• **Exercise aim**: All the entries need to be quoted exactly, apart from the pictures, which you should drop.

• **Extracted records**:
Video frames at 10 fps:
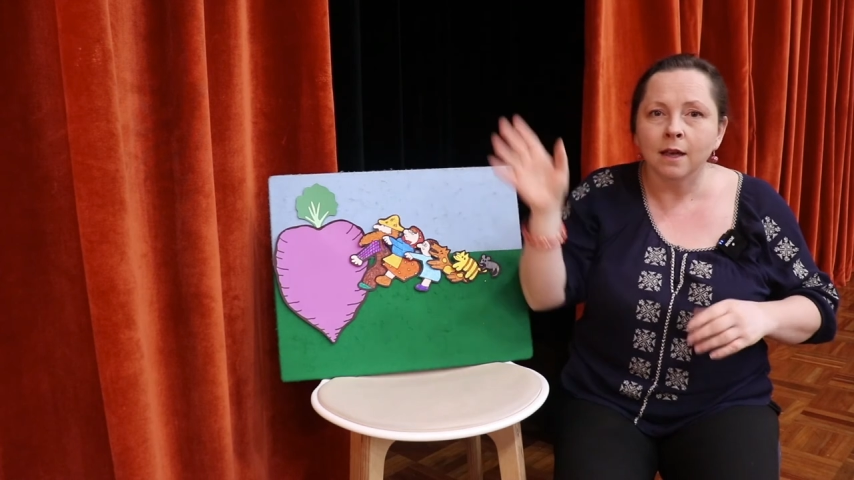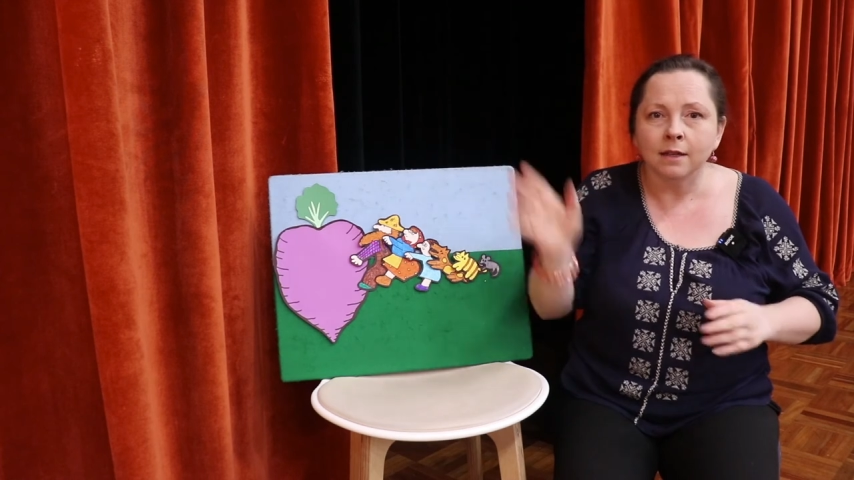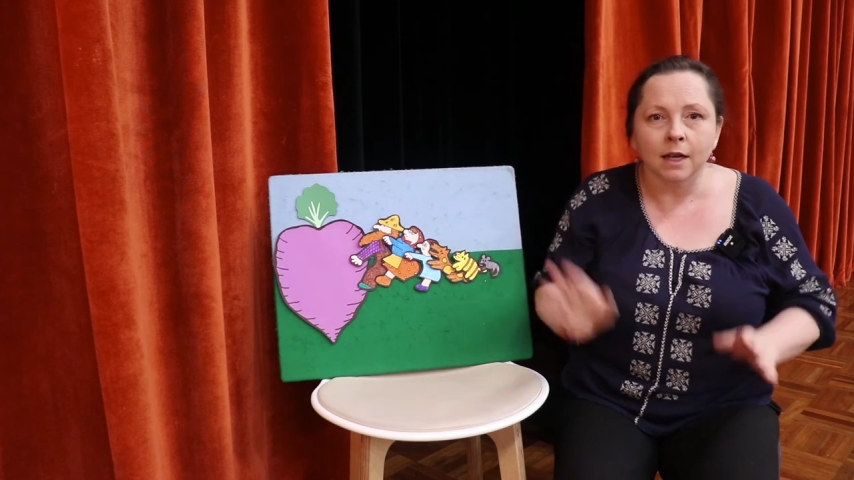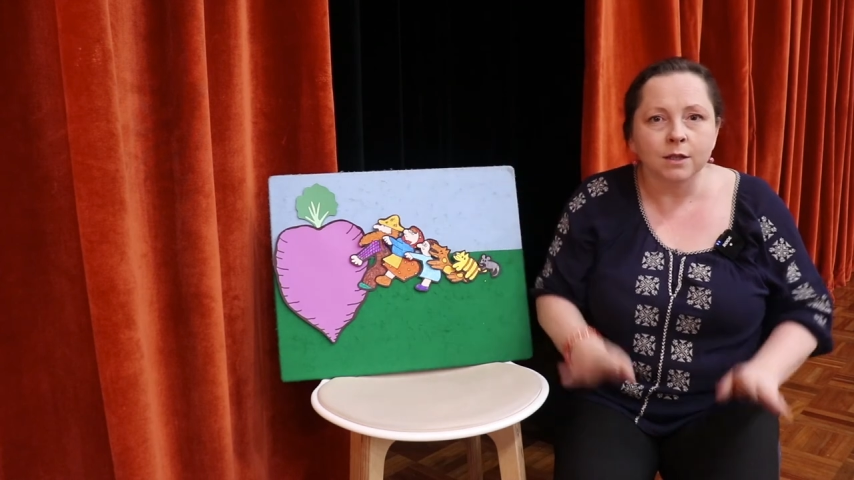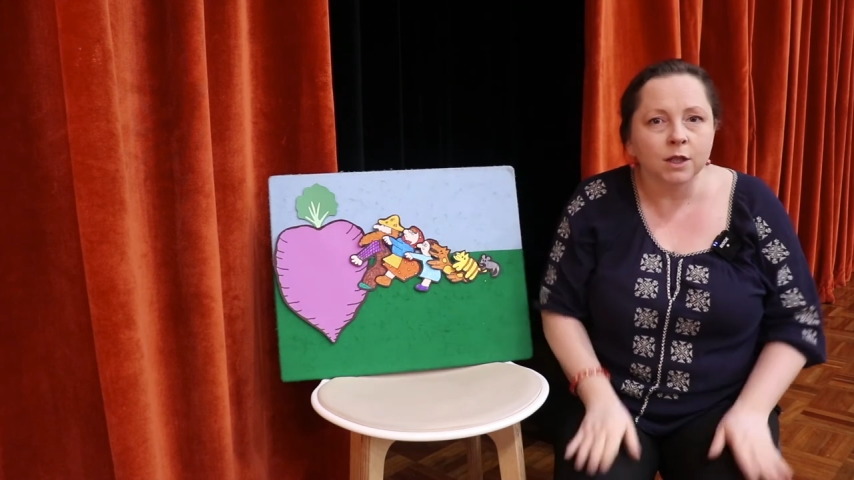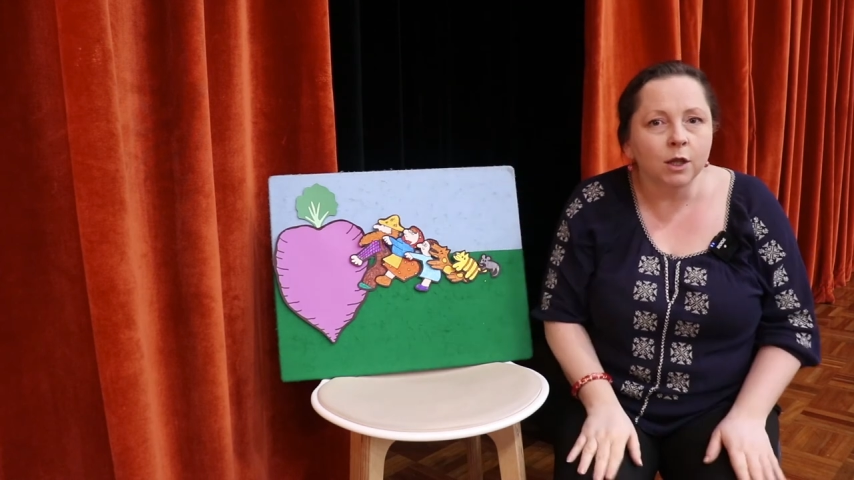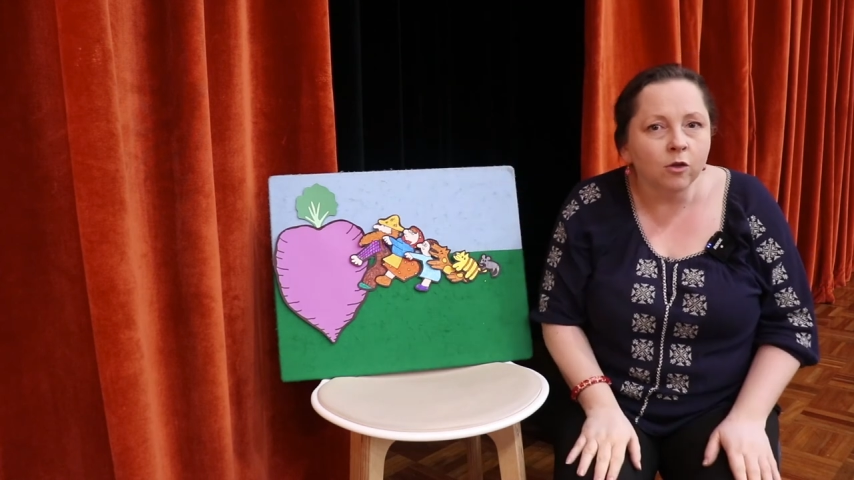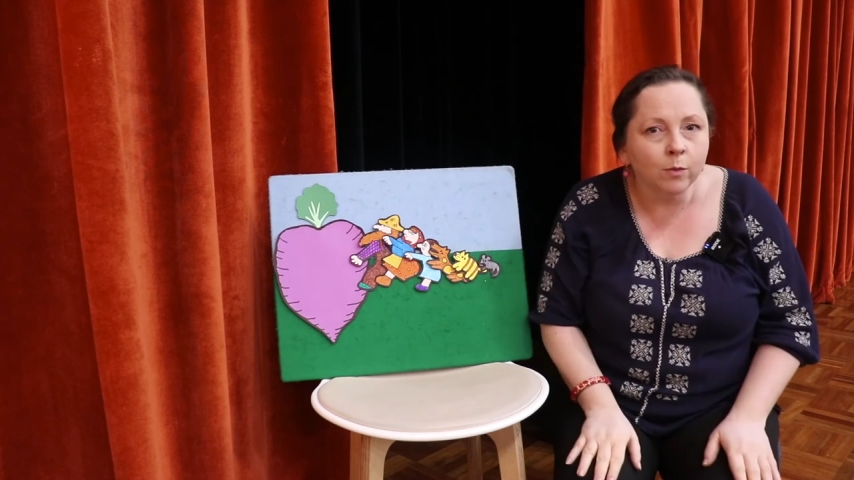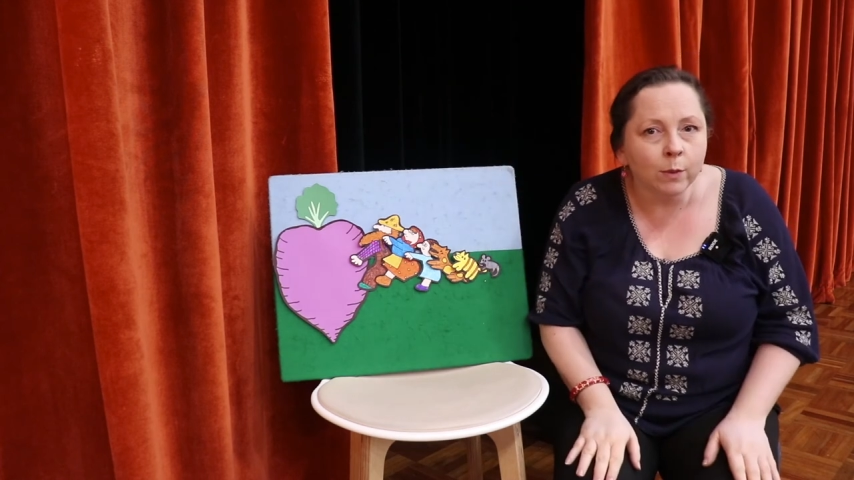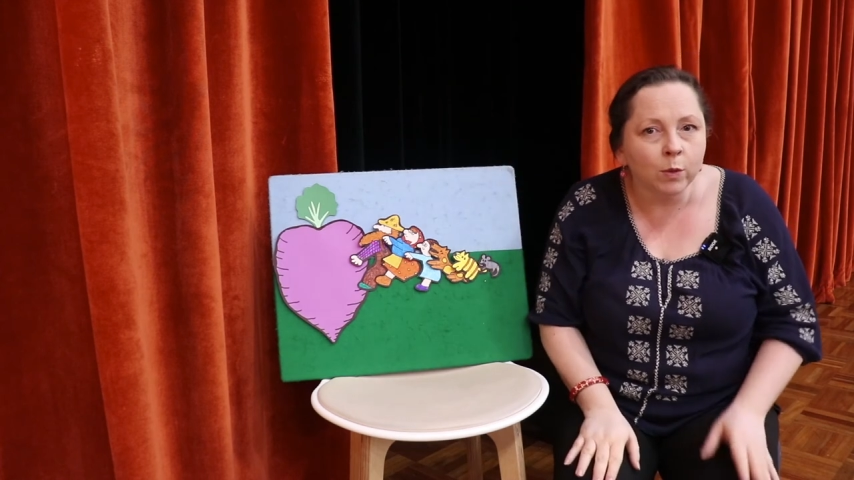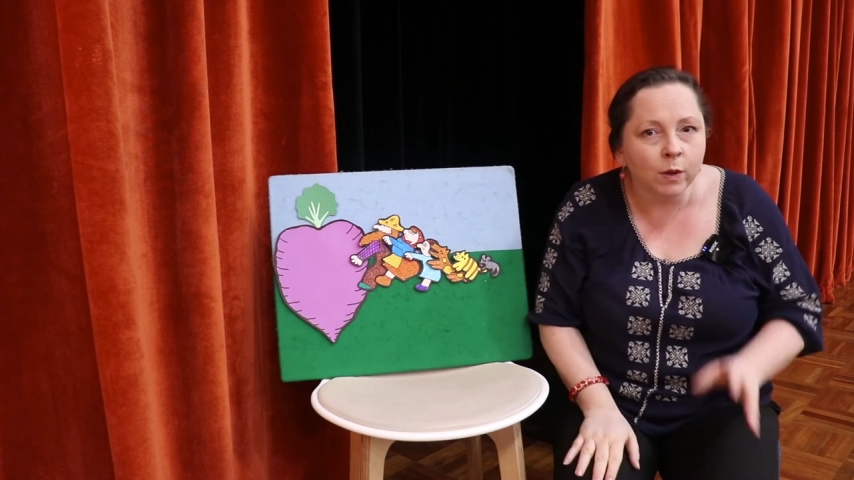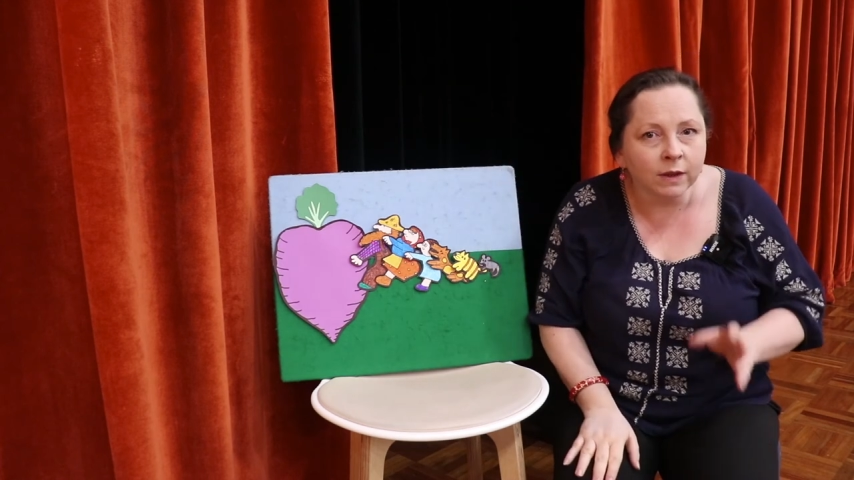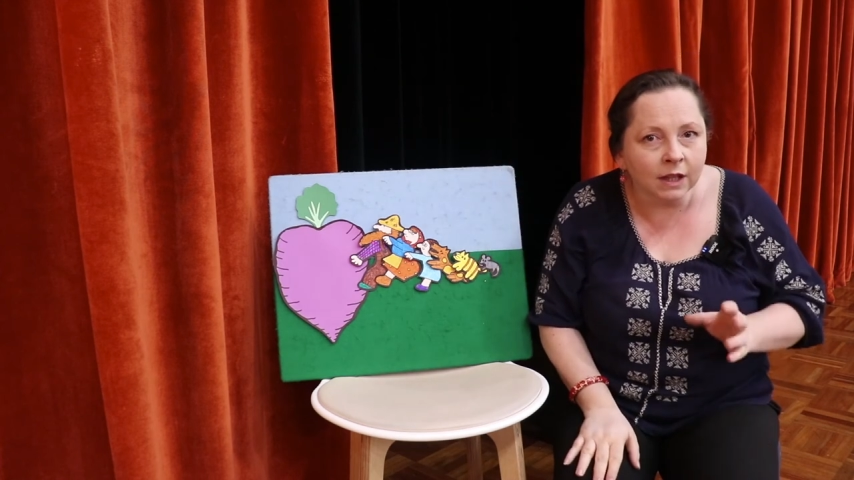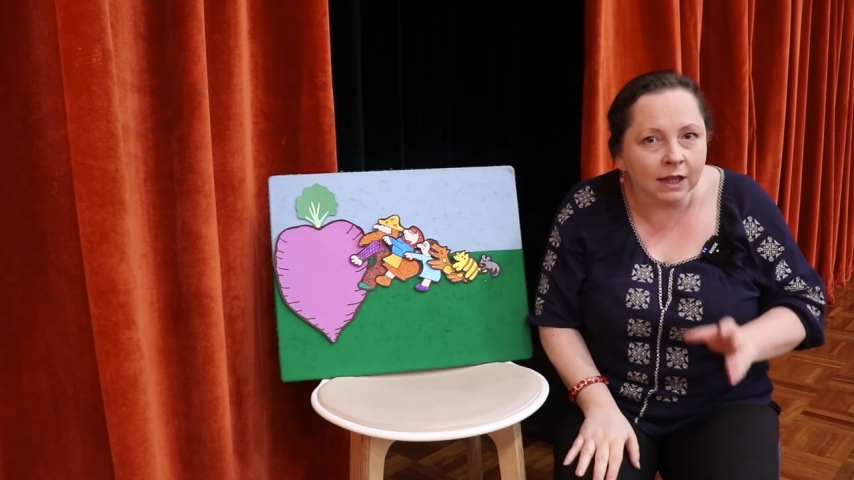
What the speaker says: Now, do you remember what the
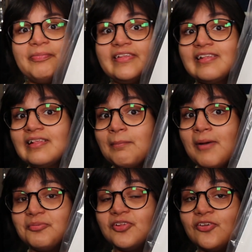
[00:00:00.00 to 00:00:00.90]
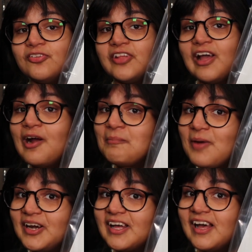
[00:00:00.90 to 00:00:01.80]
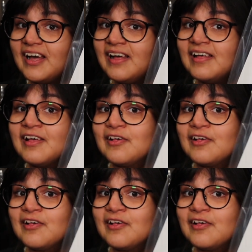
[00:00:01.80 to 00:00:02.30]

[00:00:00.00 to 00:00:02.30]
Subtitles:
This is a popsicle stick harmonica.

• **Answer to the problem**:
Video frames at 10 fps:
What the speaker says: Now, do you remember what the
[00:00:00.00 to 00:00:00.90]
[00:00:00.90 to 00:00:01.80]
[00:00:01.80 to 00:00:02.30]

[00:00:00.00 to 00:00:02.30]
Subtitles:
This is a popsicle stick harmonica.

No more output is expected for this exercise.